→ Work item
Print all records exactly, pictures left out.

- - - -

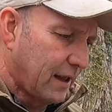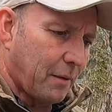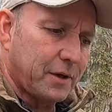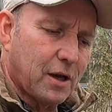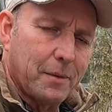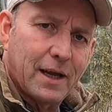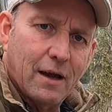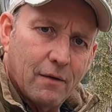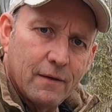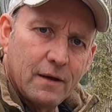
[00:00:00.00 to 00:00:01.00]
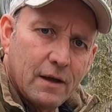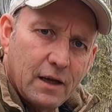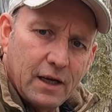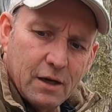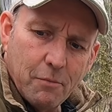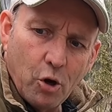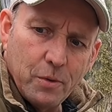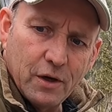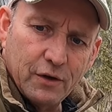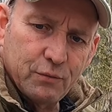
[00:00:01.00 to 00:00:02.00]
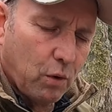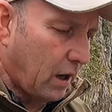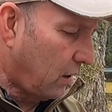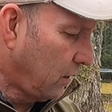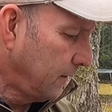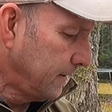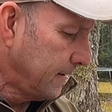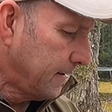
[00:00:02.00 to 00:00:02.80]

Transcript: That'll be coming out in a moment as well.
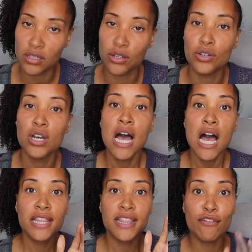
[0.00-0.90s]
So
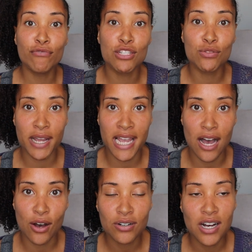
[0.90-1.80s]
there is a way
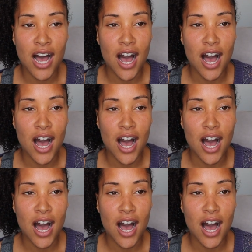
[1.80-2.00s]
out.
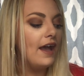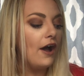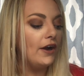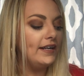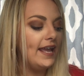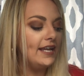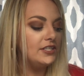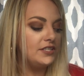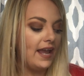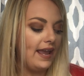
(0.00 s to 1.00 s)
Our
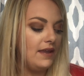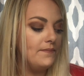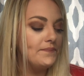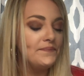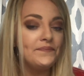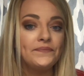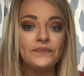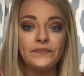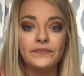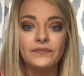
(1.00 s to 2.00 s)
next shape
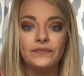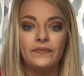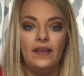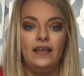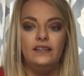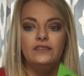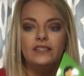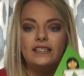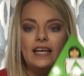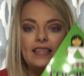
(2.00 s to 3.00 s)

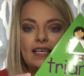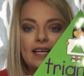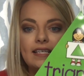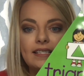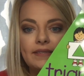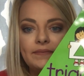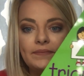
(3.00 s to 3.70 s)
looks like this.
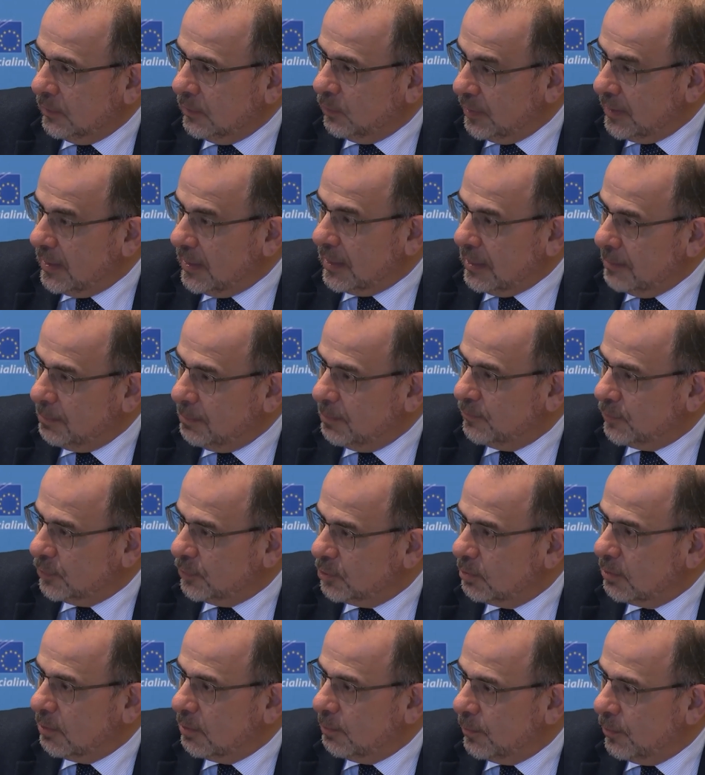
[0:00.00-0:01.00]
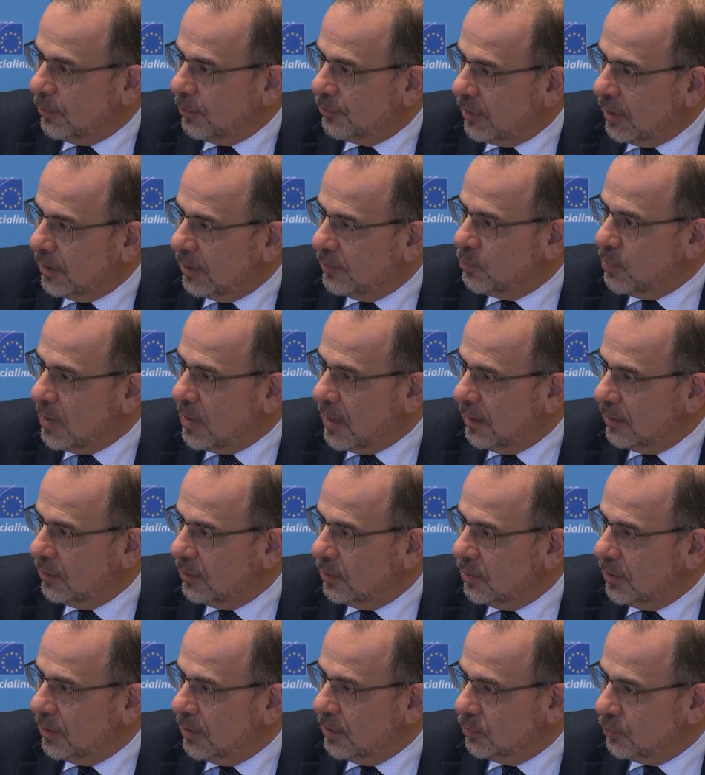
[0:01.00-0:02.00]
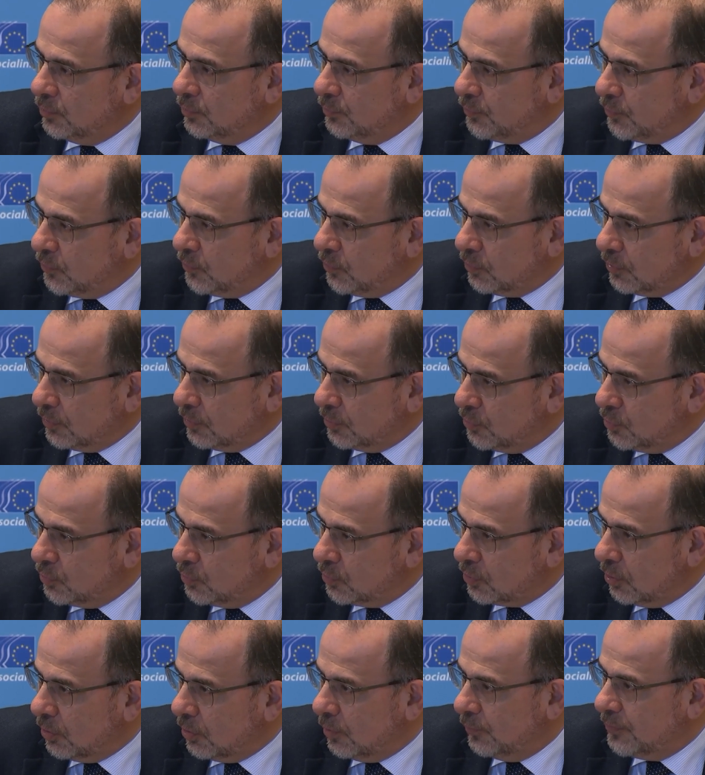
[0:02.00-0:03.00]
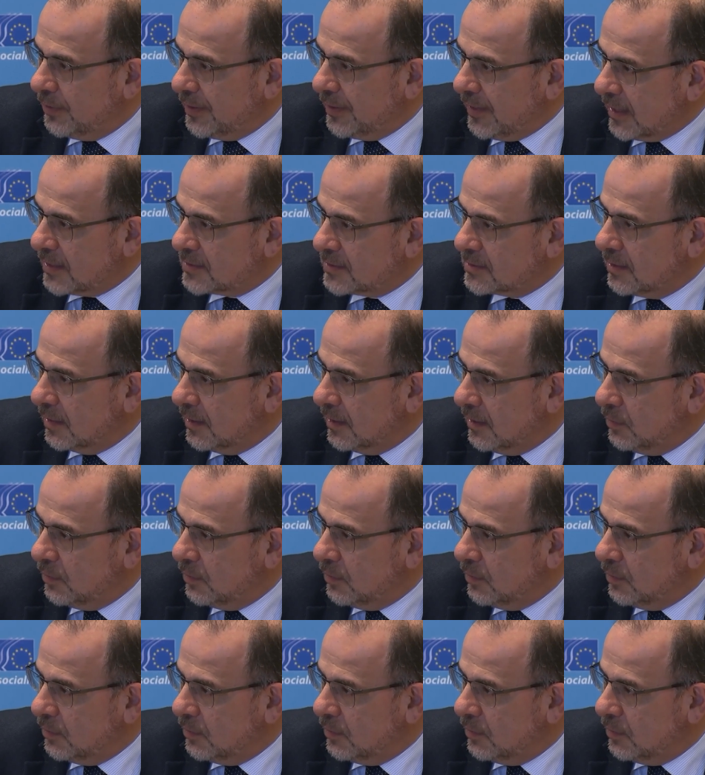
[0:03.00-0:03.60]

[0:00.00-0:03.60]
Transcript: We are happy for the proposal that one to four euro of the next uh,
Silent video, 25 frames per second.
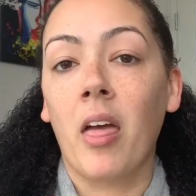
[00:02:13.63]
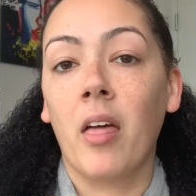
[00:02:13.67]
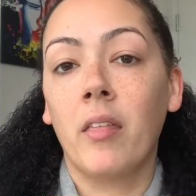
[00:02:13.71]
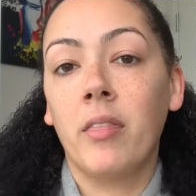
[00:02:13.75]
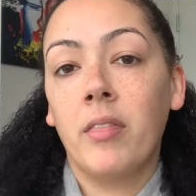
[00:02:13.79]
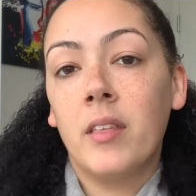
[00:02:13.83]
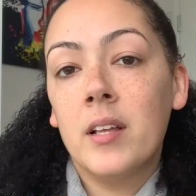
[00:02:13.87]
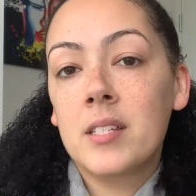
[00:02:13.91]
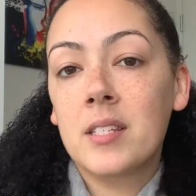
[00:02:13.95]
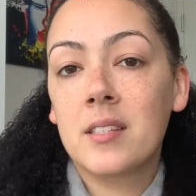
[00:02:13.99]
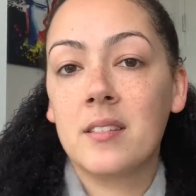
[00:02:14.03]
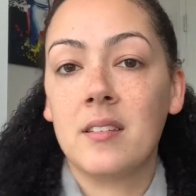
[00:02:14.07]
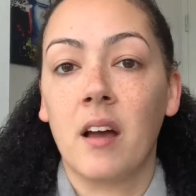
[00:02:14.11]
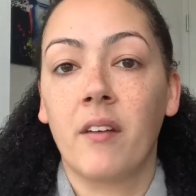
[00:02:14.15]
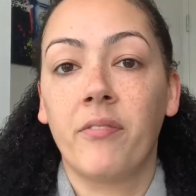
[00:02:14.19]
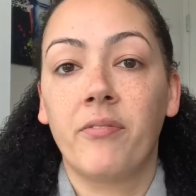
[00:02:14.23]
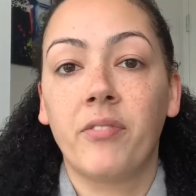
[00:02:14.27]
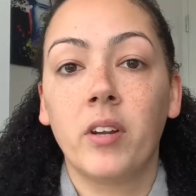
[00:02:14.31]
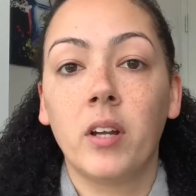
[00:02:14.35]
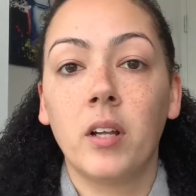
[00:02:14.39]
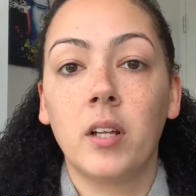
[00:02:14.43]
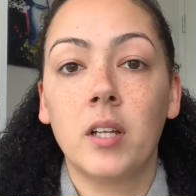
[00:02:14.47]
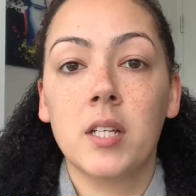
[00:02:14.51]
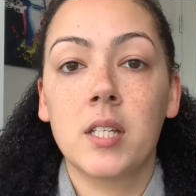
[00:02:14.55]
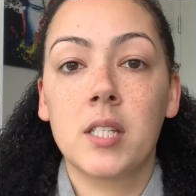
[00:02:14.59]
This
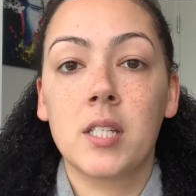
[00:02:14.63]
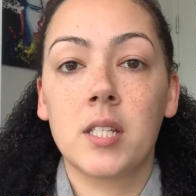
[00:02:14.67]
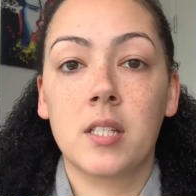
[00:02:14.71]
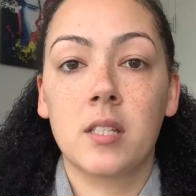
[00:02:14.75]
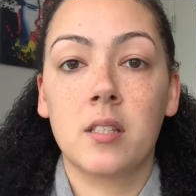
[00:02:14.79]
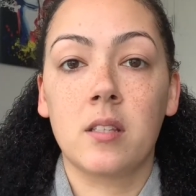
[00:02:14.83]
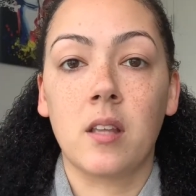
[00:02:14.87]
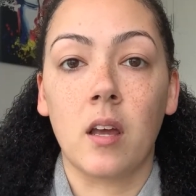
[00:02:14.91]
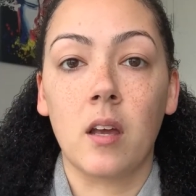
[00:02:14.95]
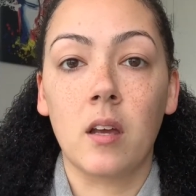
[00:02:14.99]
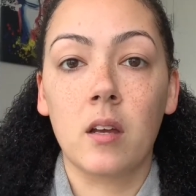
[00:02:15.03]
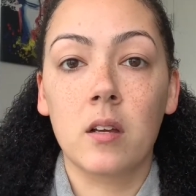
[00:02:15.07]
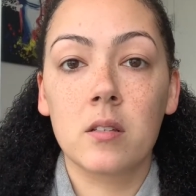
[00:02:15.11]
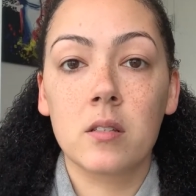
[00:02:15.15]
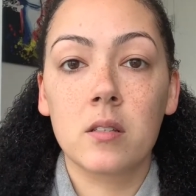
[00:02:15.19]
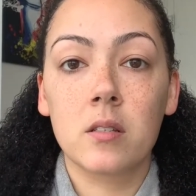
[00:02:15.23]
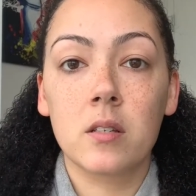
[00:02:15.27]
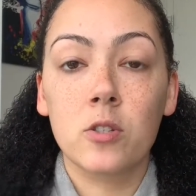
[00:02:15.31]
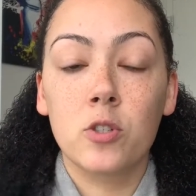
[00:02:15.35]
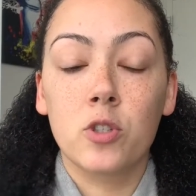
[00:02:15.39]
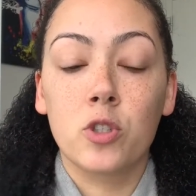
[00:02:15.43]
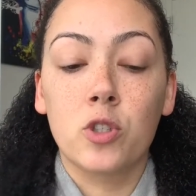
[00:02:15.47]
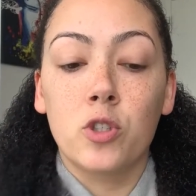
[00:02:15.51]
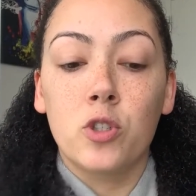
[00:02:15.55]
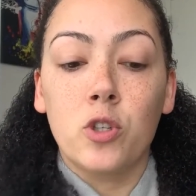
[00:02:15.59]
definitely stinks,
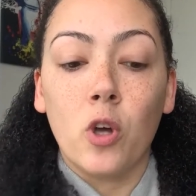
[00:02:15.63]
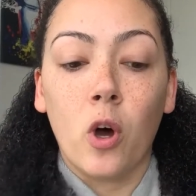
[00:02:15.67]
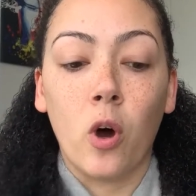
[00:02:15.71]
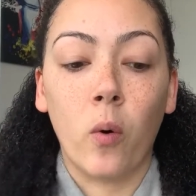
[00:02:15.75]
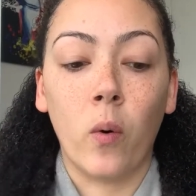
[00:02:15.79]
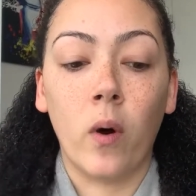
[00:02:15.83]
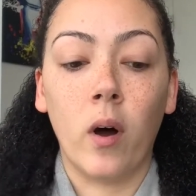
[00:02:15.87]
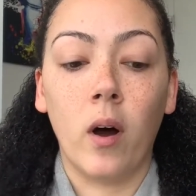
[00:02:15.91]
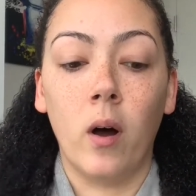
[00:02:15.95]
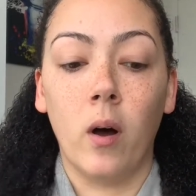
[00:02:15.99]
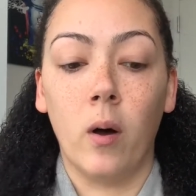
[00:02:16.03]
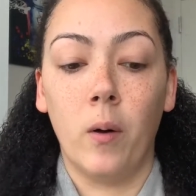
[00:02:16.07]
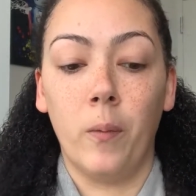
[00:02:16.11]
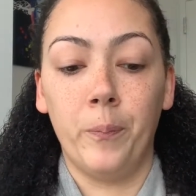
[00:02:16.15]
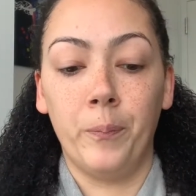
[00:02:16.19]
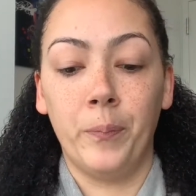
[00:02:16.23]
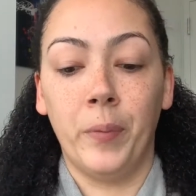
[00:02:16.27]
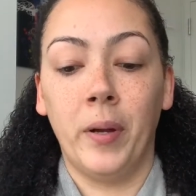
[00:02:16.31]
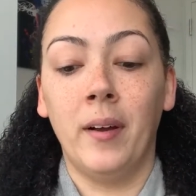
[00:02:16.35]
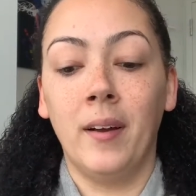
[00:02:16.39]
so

- - - -

→ Your response
[00:00:00.00 to 00:00:01.00]
[00:00:01.00 to 00:00:02.00]
[00:00:02.00 to 00:00:02.80]

Transcript: That'll be coming out in a moment as well.
[0.00-0.90s]
So
[0.90-1.80s]
there is a way
[1.80-2.00s]
out.
(0.00 s to 1.00 s)
Our
(1.00 s to 2.00 s)
next shape
(2.00 s to 3.00 s)

(3.00 s to 3.70 s)
looks like this.
[0:00.00-0:01.00]
[0:01.00-0:02.00]
[0:02.00-0:03.00]
[0:03.00-0:03.60]

[0:00.00-0:03.60]
Transcript: We are happy for the proposal that one to four euro of the next uh,
Silent video, 25 frames per second.
[00:02:13.63]
[00:02:13.67]
[00:02:13.71]
[00:02:13.75]
[00:02:13.79]
[00:02:13.83]
[00:02:13.87]
[00:02:13.91]
[00:02:13.95]
[00:02:13.99]
[00:02:14.03]
[00:02:14.07]
[00:02:14.11]
[00:02:14.15]
[00:02:14.19]
[00:02:14.23]
[00:02:14.27]
[00:02:14.31]
[00:02:14.35]
[00:02:14.39]
[00:02:14.43]
[00:02:14.47]
[00:02:14.51]
[00:02:14.55]
[00:02:14.59]
This
[00:02:14.63]
[00:02:14.67]
[00:02:14.71]
[00:02:14.75]
[00:02:14.79]
[00:02:14.83]
[00:02:14.87]
[00:02:14.91]
[00:02:14.95]
[00:02:14.99]
[00:02:15.03]
[00:02:15.07]
[00:02:15.11]
[00:02:15.15]
[00:02:15.19]
[00:02:15.23]
[00:02:15.27]
[00:02:15.31]
[00:02:15.35]
[00:02:15.39]
[00:02:15.43]
[00:02:15.47]
[00:02:15.51]
[00:02:15.55]
[00:02:15.59]
definitely stinks,
[00:02:15.63]
[00:02:15.67]
[00:02:15.71]
[00:02:15.75]
[00:02:15.79]
[00:02:15.83]
[00:02:15.87]
[00:02:15.91]
[00:02:15.95]
[00:02:15.99]
[00:02:16.03]
[00:02:16.07]
[00:02:16.11]
[00:02:16.15]
[00:02:16.19]
[00:02:16.23]
[00:02:16.27]
[00:02:16.31]
[00:02:16.35]
[00:02:16.39]
so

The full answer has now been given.